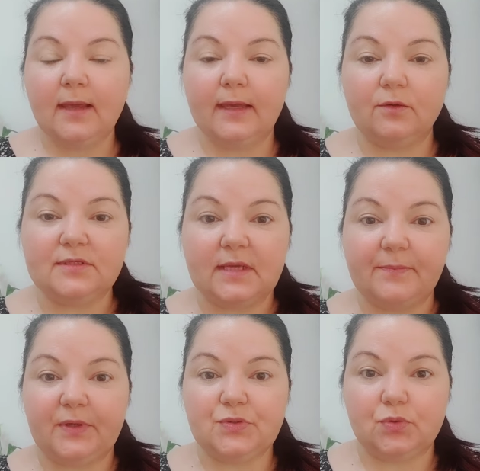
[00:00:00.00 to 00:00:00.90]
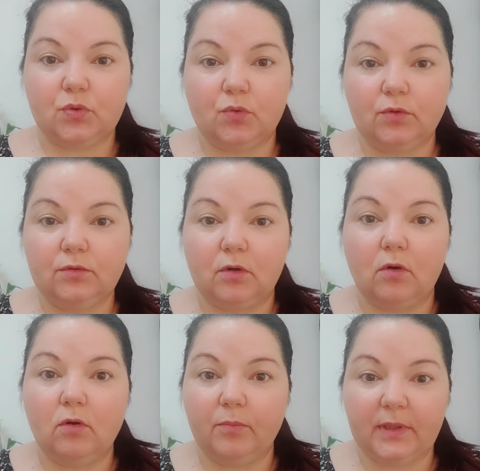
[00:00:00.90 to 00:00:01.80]
ero sempre sotto
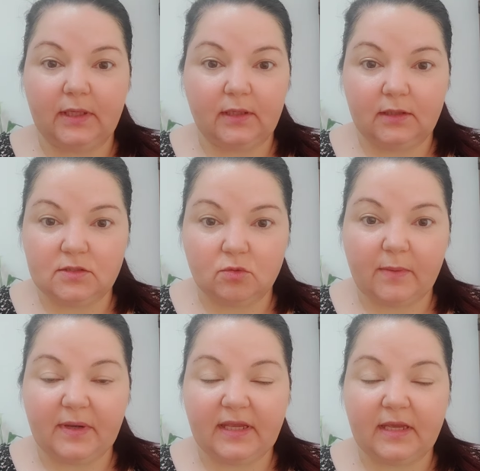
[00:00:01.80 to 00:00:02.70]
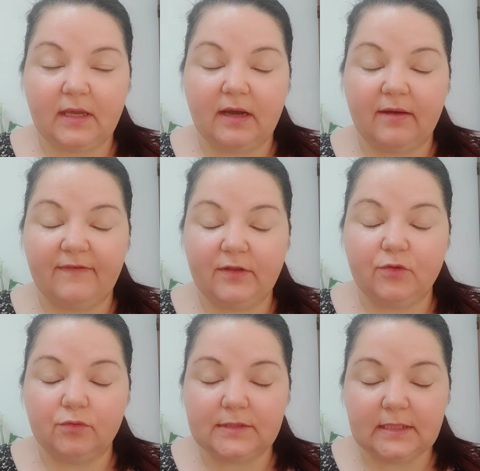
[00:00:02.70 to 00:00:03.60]
controllo per, insomma, perché
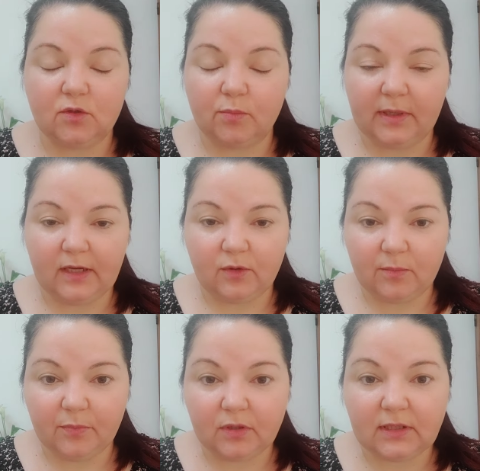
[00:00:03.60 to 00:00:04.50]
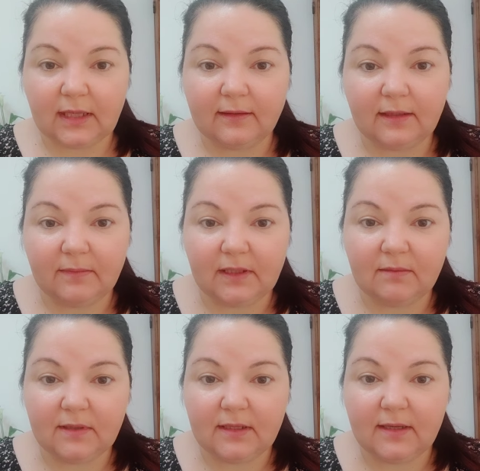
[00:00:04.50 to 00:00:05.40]
avendo un seno parecchio importante
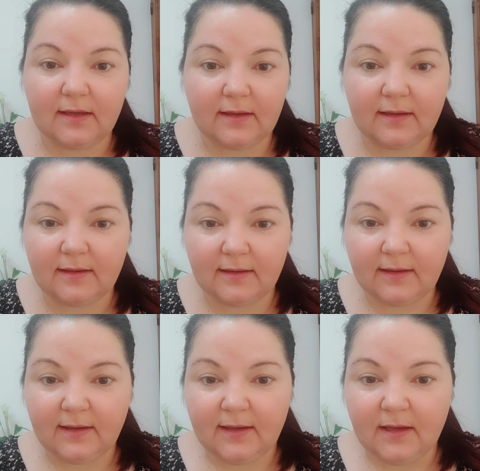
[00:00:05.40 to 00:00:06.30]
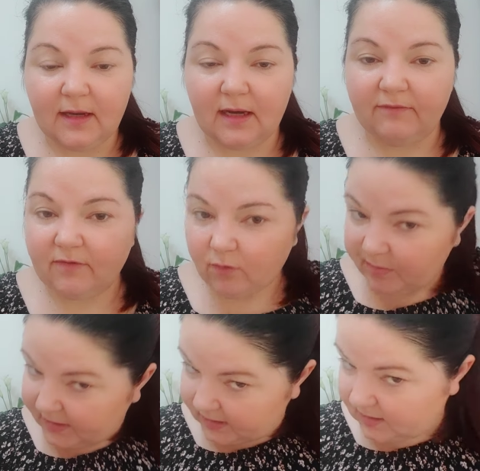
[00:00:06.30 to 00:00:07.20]
amiche mie eh, avevo
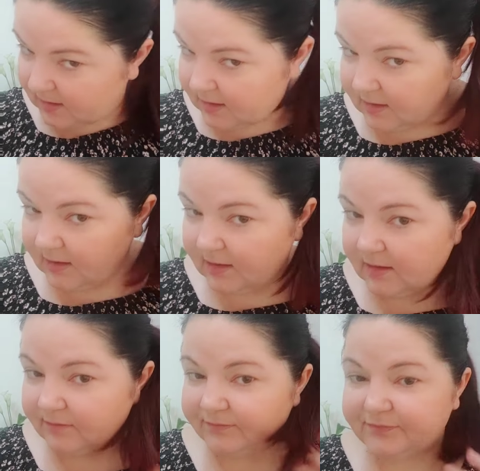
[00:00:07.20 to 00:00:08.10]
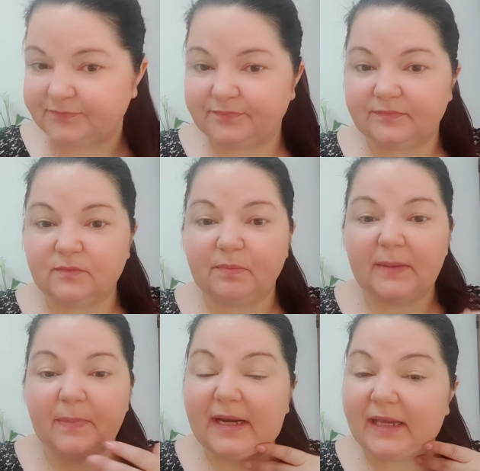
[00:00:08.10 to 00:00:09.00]
parecchie, mh, mm,
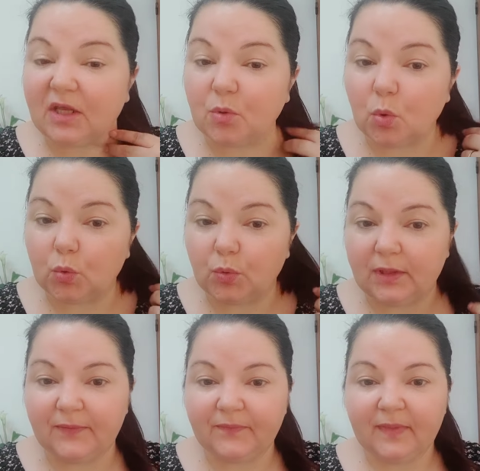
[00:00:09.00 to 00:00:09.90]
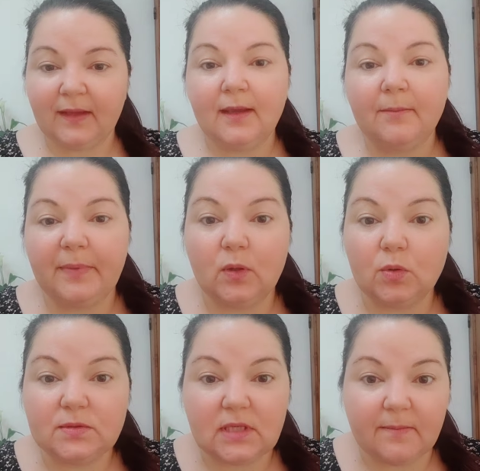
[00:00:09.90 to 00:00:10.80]
parecchi noduli
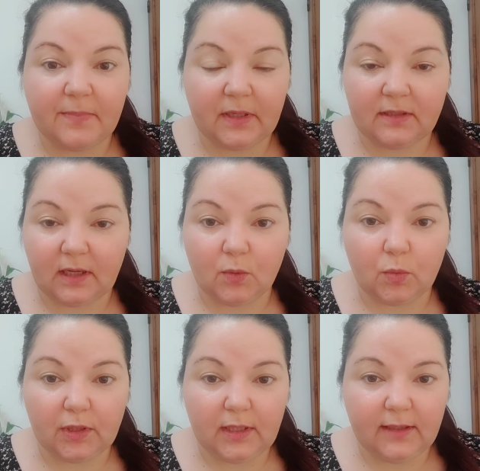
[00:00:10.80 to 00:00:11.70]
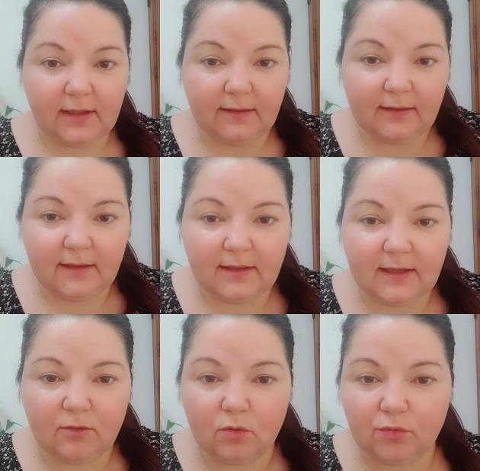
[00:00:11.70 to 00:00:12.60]
però sempre tranquilli niente di
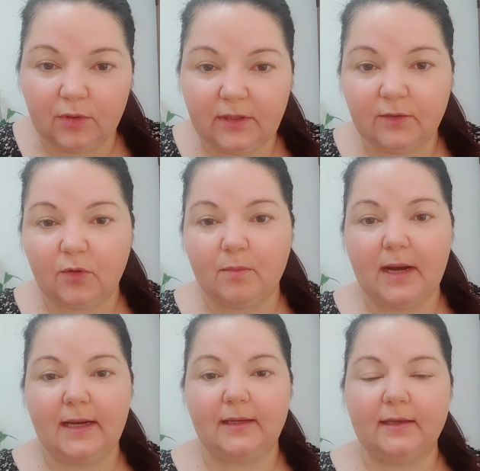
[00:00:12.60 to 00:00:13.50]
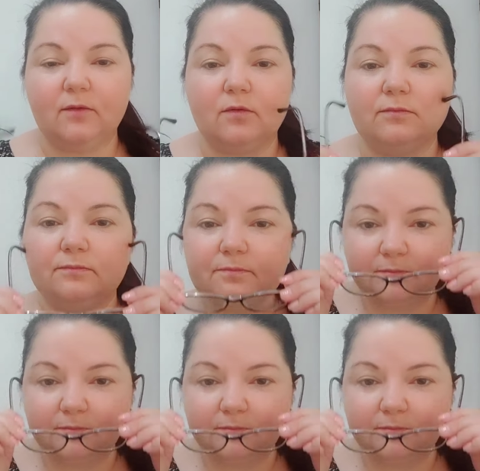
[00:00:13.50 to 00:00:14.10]
che noduli normali ecco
==============================
> [What needs to be done] The line holding "[00:00:02.70 to 00:00:03.60]" starts the copy and the line holding "[00:00:07.20 to 00:00:08.10]" ends it. Repeat those two lines above and all between them exactly, leaving out pictures.

> [Reply]
[00:00:02.70 to 00:00:03.60]
controllo per, insomma, perché
[00:00:03.60 to 00:00:04.50]
[00:00:04.50 to 00:00:05.40]
avendo un seno parecchio importante
[00:00:05.40 to 00:00:06.30]
[00:00:06.30 to 00:00:07.20]
amiche mie eh, avevo
[00:00:07.20 to 00:00:08.10]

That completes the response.